OpenAI DevDay 2024 - What No One is Talking About!

Prompt Engineering


Summary

Open recently unveiled a slew of enhancements to their API, including a real-time API, speech-to-speech systems, and chat completion API with audio responses and call actions. Noteworthy features also include Vision fine-tuning for images and text for improved Vision applications in areas like food delivery and web element identification. Additionally, collaborations with Google and Entropic have resulted in prompt caching improvements for longer API calls, model distillation for more efficient models, and a focus on generating structured outputs with proper masking to ensure accurate AI predictions in Json format.


Realtime API Improvements

Open announced significant improvements to their API, including realtime API, speech to speech systems, and chat completion API with audio responses and call actions.

Vision Fine Tuning

Open introduced Vision fine tuning for images and text, allowing for direct tuning of models to improve Vision applications with examples from food delivery and web element identification.

Prompt Caching

Google and Entropic announced improvements in prompt caching for API calls longer than 10,24 tokens, optimizing responses and benefiting from prompt caching features.

Model Distillation

Implementing model distillation, Open is working on efficient models by distilling outputs from larger models, enabling training with a reduced cost.

Structured Output

Discussing structured output, Open explained the process of generating structured outputs and the importance of masking to ensure AI predicts proper responses in Json format.


FAQ

Q: What improvements were announced for the API by Open?

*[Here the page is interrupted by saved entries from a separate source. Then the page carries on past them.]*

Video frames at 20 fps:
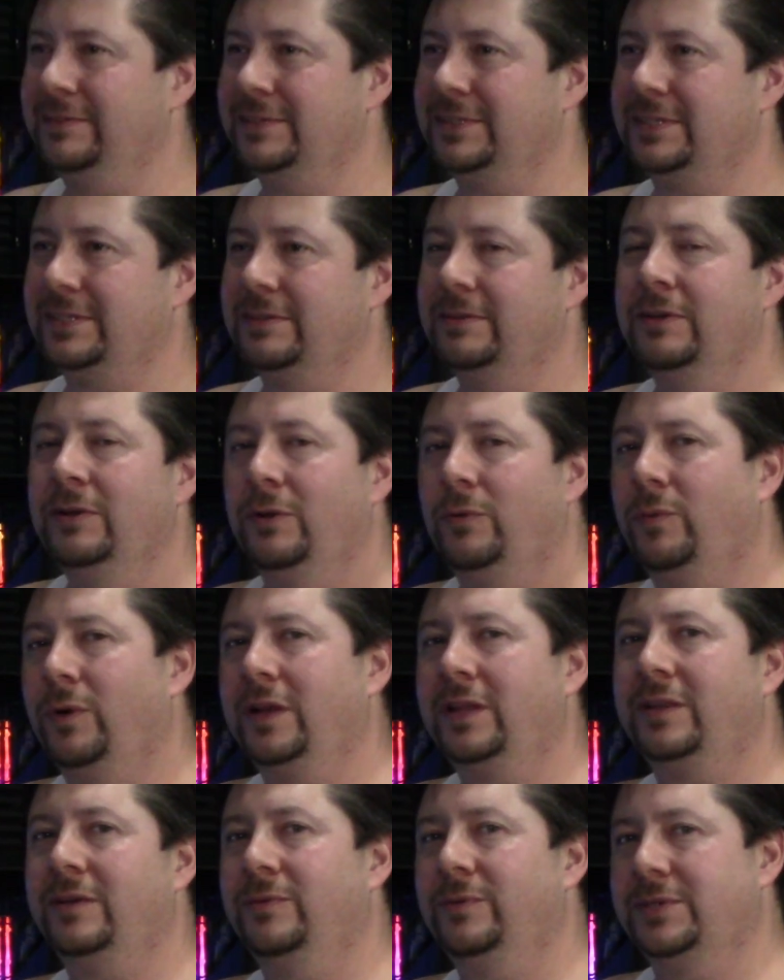was
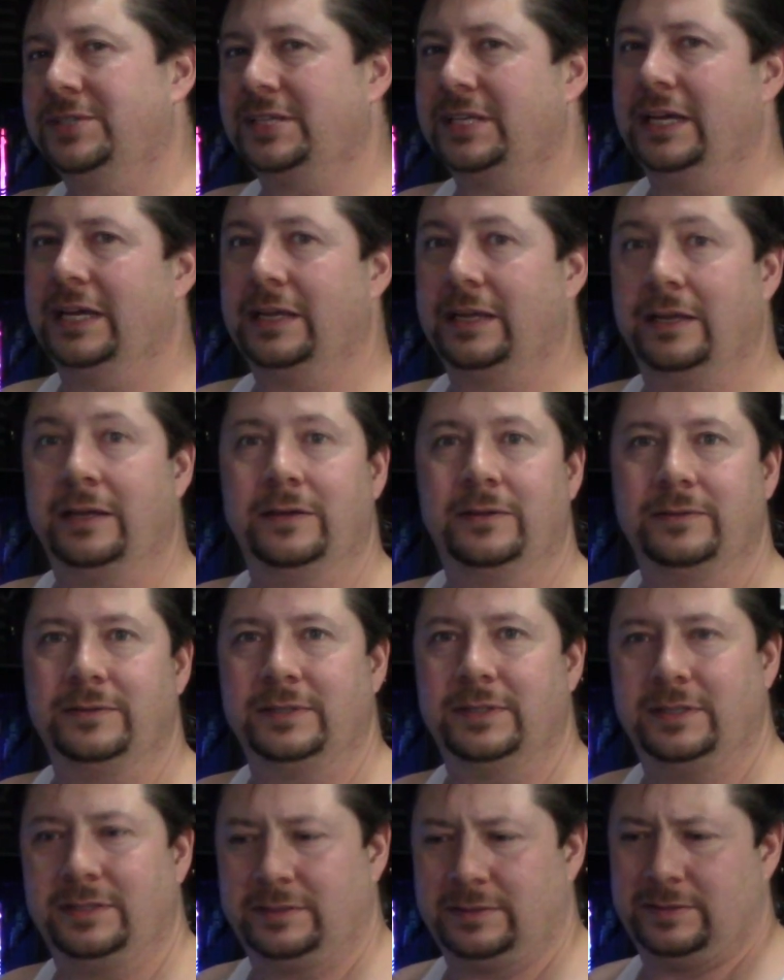one of them was like, you know,
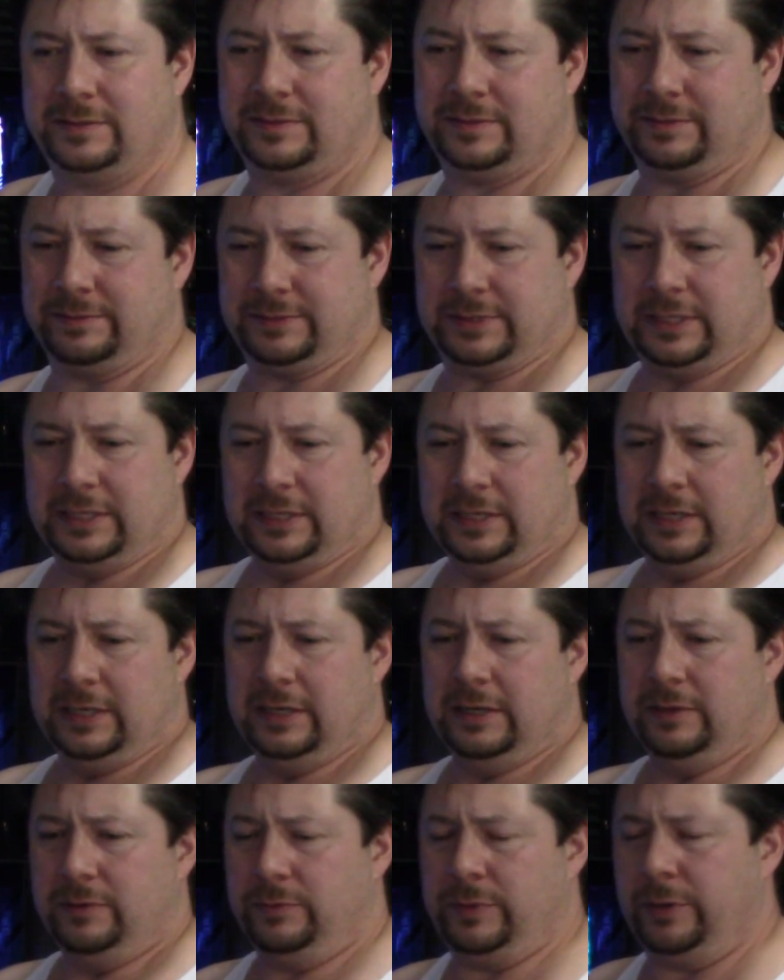it, it,
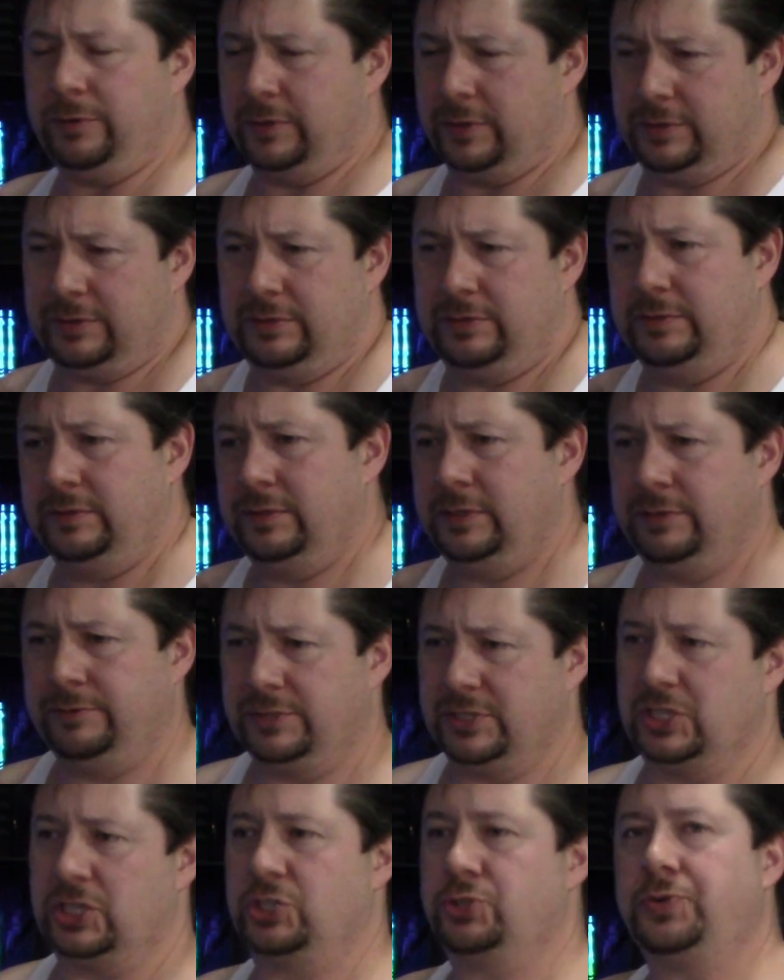we were there
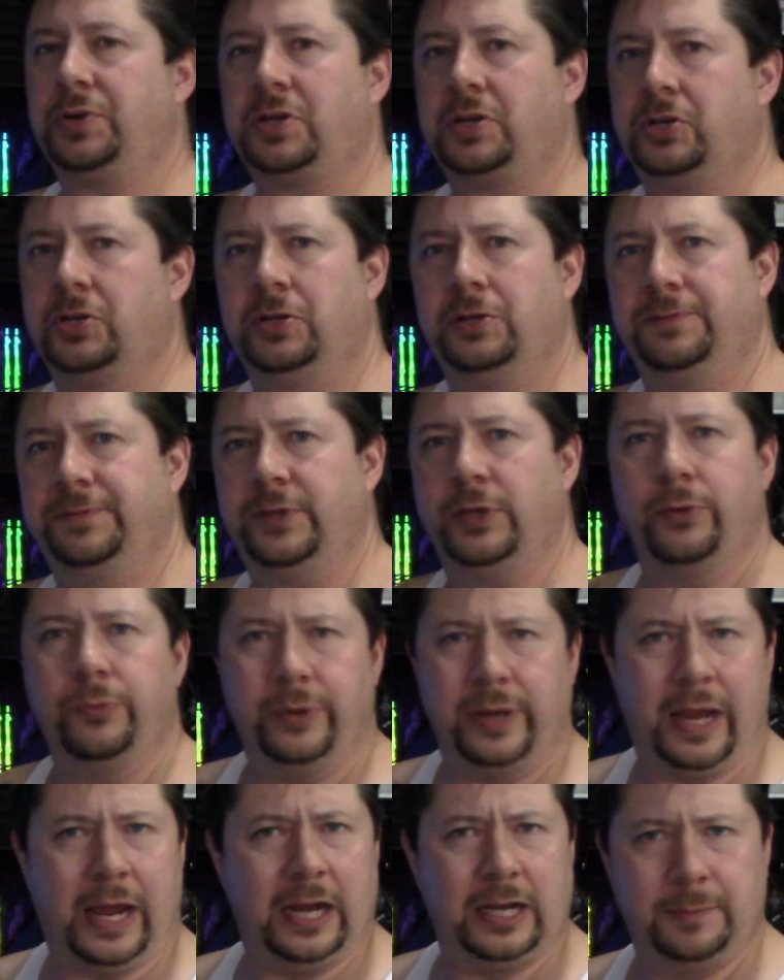was a strict curfew.
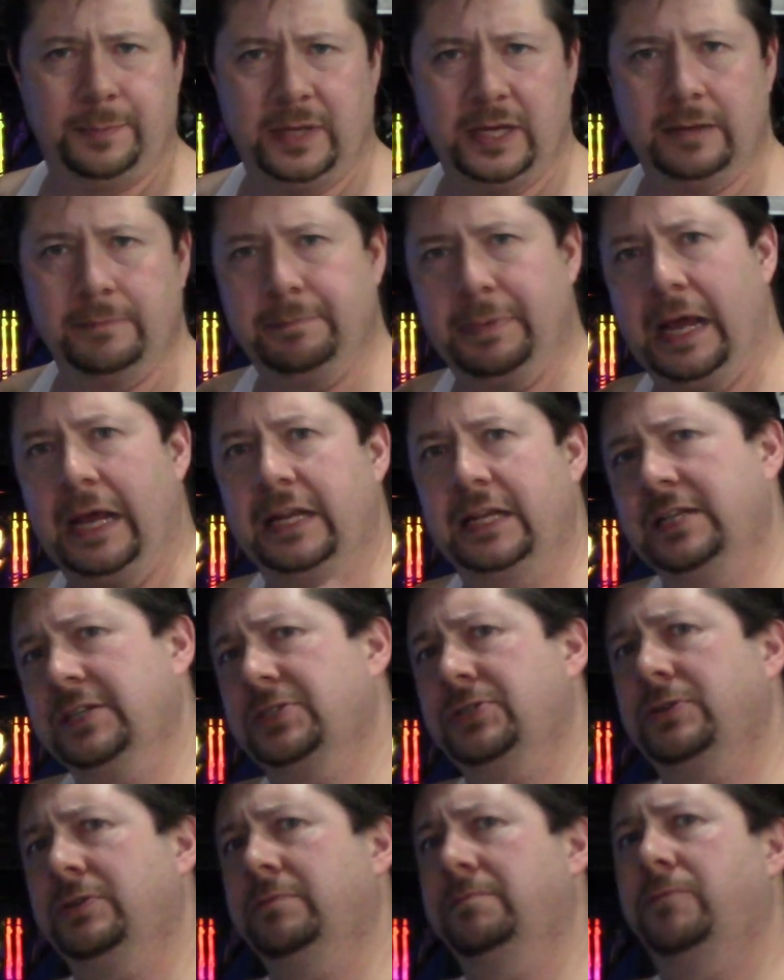We had to be in bed at a
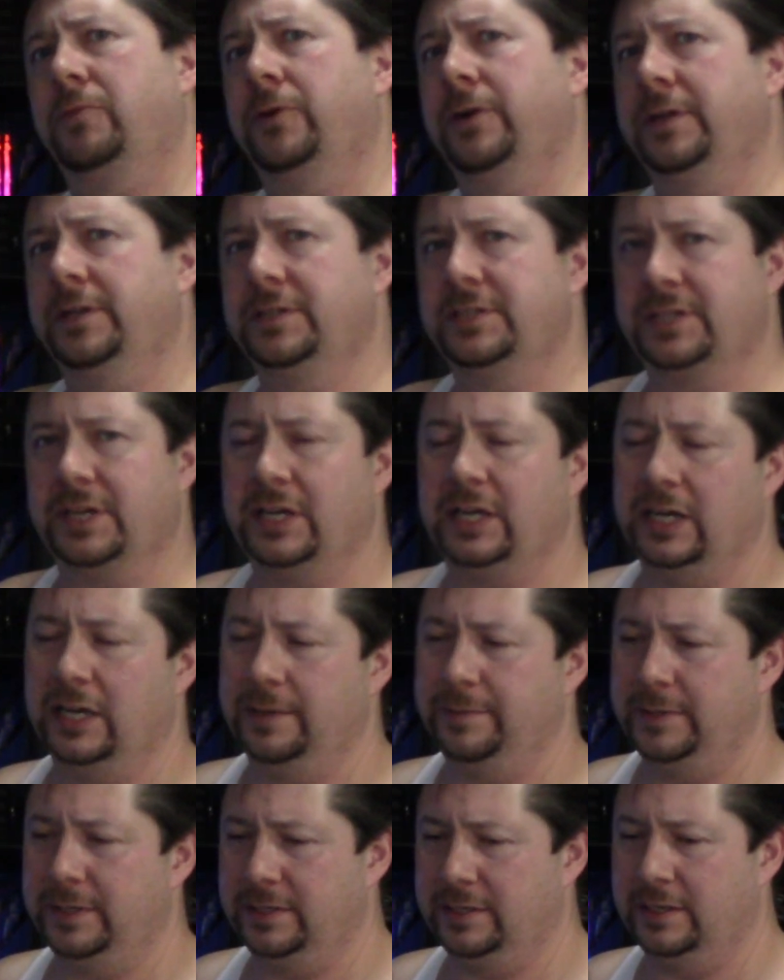certain point in
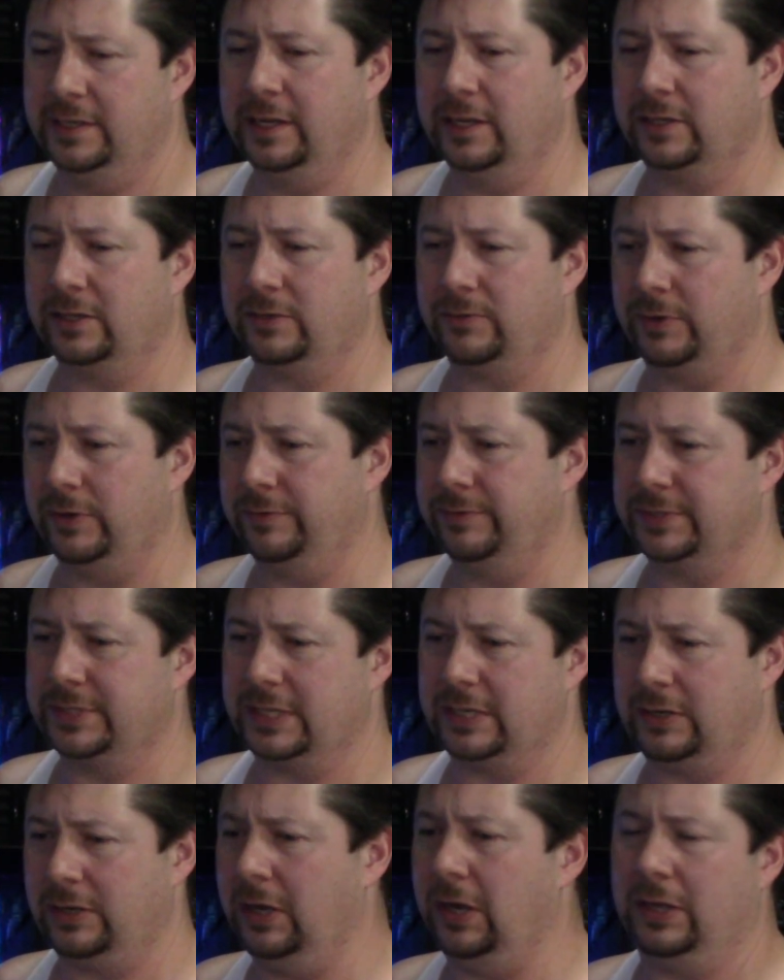time. And another one was
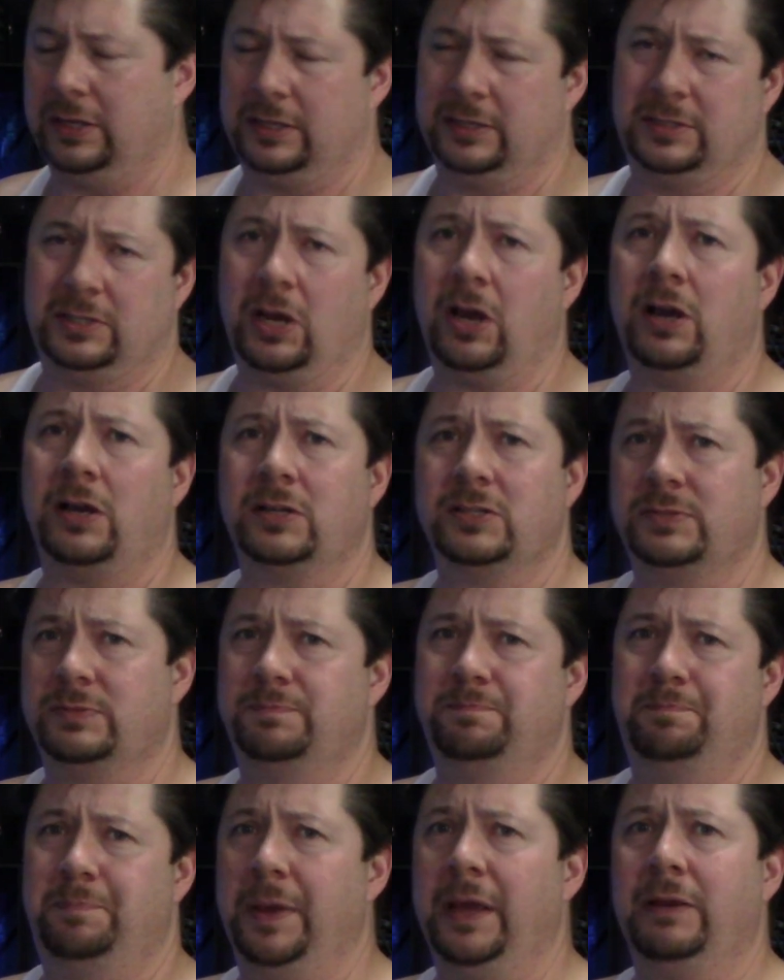like, "Oh, the dogs
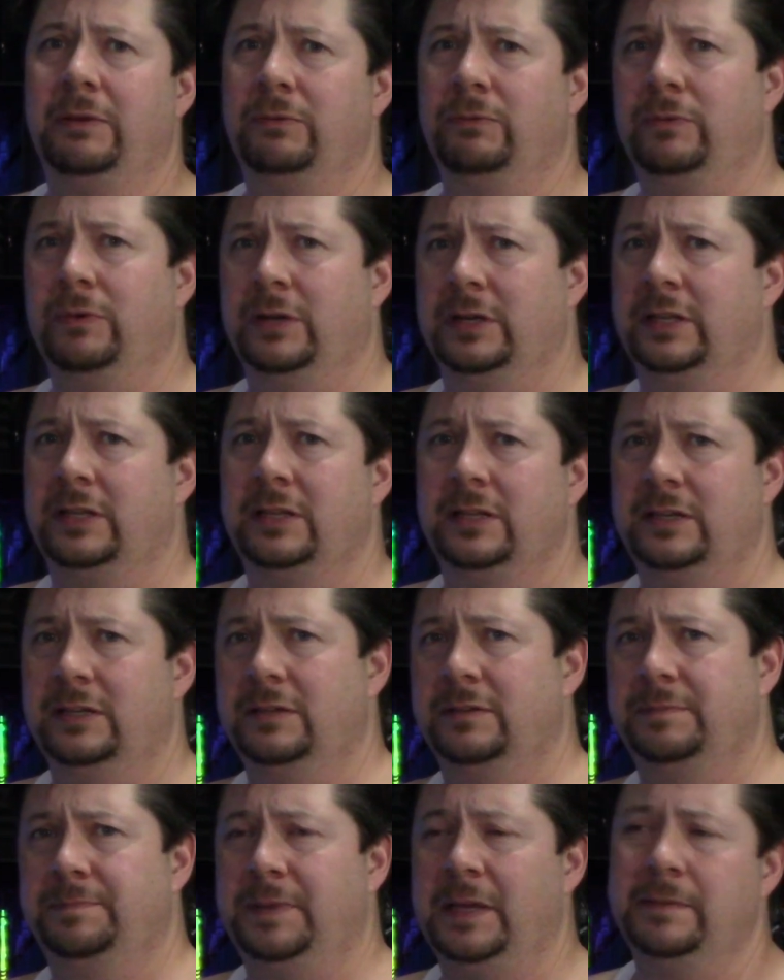bit one of
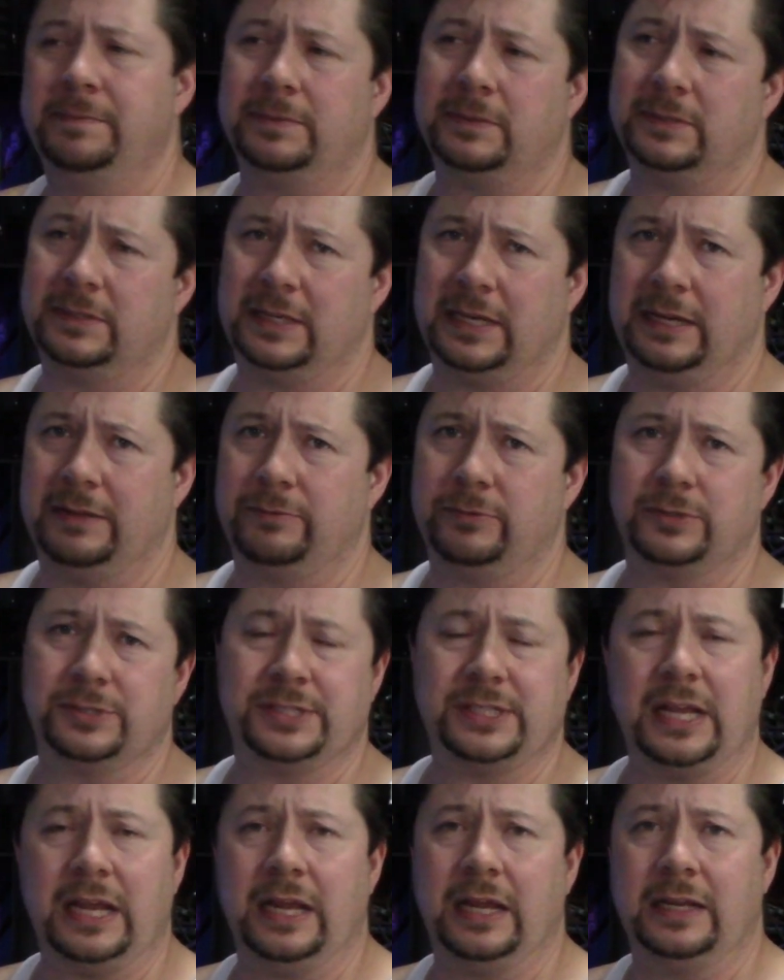the people that were
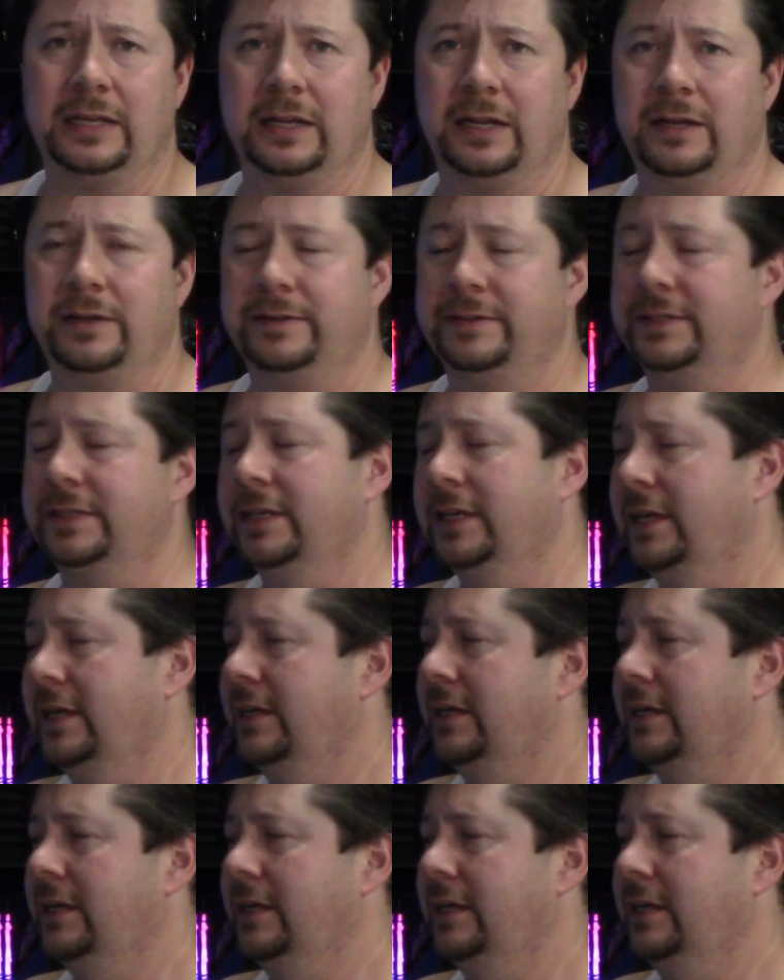staying oh. there," and,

A: Significant improvements such as realtime API, speech to speech systems, chat completion API with audio responses and call actions, and Vision fine tuning for images and text.

Q: What is model distillation and how is Open using it?

A: Model distillation is the process of training smaller models using outputs from larger models. Open is working on efficient models by distilling outputs from larger models to enable training with reduced costs.

Q: What is prompt caching and how is it being optimized by Google and Entropic?

A: Prompt caching optimizes responses for API calls longer than 10,24 tokens. Google and Entropic announced improvements in prompt caching, benefiting from features that optimize responses by caching prompts.

Q: Can you explain the concept of structured output as discussed by Open?

A: Structured output refers to the process of generating responses in a structured format like Json. Open highlighted the importance of masking to ensure proper responses when predicting using AI.

Logo

Get your own AI Agent Today

Thousands of businesses worldwide are using Chaindesk Generative AI platform.
Don't get left behind - start building your own custom AI chatbot now!